** DATA FOR THIS TASK **
== Segment start ==
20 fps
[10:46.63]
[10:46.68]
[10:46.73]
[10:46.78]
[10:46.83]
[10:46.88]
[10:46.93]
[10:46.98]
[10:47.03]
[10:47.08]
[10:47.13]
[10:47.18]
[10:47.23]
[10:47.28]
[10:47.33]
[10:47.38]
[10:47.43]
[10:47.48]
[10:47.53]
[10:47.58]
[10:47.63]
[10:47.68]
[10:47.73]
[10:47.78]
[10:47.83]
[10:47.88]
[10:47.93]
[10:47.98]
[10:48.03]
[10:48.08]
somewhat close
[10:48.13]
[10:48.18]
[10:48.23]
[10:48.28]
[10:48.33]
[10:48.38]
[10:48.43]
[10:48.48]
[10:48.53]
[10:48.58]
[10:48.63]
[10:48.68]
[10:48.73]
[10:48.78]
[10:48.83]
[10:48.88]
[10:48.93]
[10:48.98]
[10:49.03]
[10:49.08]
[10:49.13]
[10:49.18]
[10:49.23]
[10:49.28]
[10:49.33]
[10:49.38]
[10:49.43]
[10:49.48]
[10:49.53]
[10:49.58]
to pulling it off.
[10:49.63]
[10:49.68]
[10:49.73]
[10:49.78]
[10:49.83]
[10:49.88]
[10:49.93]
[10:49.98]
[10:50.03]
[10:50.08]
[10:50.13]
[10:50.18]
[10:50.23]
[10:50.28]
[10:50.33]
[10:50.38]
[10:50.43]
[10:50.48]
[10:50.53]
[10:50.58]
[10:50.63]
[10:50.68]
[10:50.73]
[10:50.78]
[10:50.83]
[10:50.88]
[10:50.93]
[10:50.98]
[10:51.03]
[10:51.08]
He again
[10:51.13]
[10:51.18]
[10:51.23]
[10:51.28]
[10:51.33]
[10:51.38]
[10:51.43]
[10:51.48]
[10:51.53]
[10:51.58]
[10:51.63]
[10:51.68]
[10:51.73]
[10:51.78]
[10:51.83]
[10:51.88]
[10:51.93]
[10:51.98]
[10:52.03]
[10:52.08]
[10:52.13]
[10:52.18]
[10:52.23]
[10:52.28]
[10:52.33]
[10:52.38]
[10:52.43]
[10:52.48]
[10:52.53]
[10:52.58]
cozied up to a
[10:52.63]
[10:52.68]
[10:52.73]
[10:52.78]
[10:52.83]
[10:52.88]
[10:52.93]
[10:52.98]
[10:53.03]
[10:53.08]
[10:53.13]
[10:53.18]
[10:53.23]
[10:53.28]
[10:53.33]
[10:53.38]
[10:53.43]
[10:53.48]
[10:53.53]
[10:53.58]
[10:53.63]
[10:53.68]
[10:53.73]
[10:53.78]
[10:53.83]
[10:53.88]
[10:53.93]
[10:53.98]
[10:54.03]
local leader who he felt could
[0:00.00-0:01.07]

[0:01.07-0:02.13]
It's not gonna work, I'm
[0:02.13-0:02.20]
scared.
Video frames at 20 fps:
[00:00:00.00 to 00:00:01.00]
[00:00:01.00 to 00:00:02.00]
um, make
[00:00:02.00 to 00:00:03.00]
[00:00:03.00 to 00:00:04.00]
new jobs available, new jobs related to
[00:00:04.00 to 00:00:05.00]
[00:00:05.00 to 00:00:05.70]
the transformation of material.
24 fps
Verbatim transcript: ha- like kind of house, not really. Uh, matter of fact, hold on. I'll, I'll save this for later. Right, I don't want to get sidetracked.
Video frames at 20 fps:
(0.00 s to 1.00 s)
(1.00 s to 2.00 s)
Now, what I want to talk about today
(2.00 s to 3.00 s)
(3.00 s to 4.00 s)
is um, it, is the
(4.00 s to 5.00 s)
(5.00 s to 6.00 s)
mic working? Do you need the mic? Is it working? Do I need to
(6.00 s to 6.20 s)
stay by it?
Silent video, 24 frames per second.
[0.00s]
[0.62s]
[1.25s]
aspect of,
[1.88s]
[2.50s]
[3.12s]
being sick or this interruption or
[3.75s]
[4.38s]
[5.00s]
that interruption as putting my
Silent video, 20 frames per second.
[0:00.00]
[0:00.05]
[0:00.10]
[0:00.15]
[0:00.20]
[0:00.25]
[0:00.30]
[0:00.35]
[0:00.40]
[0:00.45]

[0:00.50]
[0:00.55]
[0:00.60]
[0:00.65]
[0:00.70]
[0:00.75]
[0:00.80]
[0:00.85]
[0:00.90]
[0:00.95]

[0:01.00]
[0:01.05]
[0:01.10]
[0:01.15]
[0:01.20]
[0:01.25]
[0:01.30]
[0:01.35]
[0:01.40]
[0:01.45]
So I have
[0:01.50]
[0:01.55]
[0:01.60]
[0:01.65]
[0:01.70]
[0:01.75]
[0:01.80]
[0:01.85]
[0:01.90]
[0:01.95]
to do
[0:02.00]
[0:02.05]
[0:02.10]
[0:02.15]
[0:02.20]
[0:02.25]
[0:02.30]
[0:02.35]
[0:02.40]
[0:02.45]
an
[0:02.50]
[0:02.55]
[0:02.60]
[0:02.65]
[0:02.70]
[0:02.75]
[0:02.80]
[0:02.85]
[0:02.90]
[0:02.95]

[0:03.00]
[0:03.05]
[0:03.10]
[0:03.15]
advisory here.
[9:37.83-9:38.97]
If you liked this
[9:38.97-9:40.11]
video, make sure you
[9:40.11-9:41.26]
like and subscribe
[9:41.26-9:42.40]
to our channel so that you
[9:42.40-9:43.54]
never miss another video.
== Segment end ==
Copy all lines of the records that have the string "frames" in them.

Video frames at 20 fps:
Video frames at 20 fps:
Silent video, 24 frames per second.
Silent video, 20 frames per second.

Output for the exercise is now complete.